## [What this task involves]
Skipping all pictures, please restate word for word the lines from the one that contains "[1:00:17.03]" through the last line of the entries.

## [Input material]
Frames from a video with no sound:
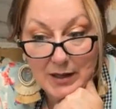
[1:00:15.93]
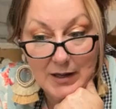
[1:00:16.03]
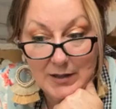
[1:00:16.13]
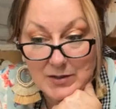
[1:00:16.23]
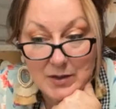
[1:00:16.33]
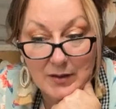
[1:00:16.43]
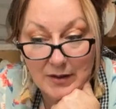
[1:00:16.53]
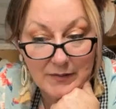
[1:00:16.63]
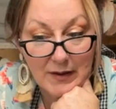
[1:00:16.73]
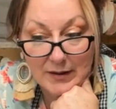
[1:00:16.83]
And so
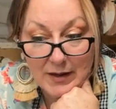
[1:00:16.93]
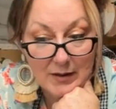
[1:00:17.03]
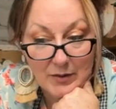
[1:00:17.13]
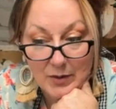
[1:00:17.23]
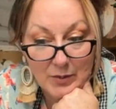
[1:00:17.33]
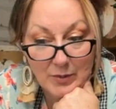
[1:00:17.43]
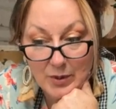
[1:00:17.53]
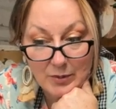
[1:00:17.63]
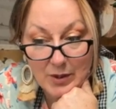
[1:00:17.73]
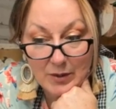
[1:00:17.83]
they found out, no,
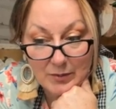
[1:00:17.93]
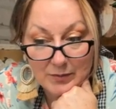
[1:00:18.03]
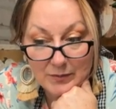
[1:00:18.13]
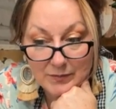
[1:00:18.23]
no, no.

## [Exercise answer]
[1:00:17.03]
[1:00:17.13]
[1:00:17.23]
[1:00:17.33]
[1:00:17.43]
[1:00:17.53]
[1:00:17.63]
[1:00:17.73]
[1:00:17.83]
they found out, no,
[1:00:17.93]
[1:00:18.03]
[1:00:18.13]
[1:00:18.23]
no, no.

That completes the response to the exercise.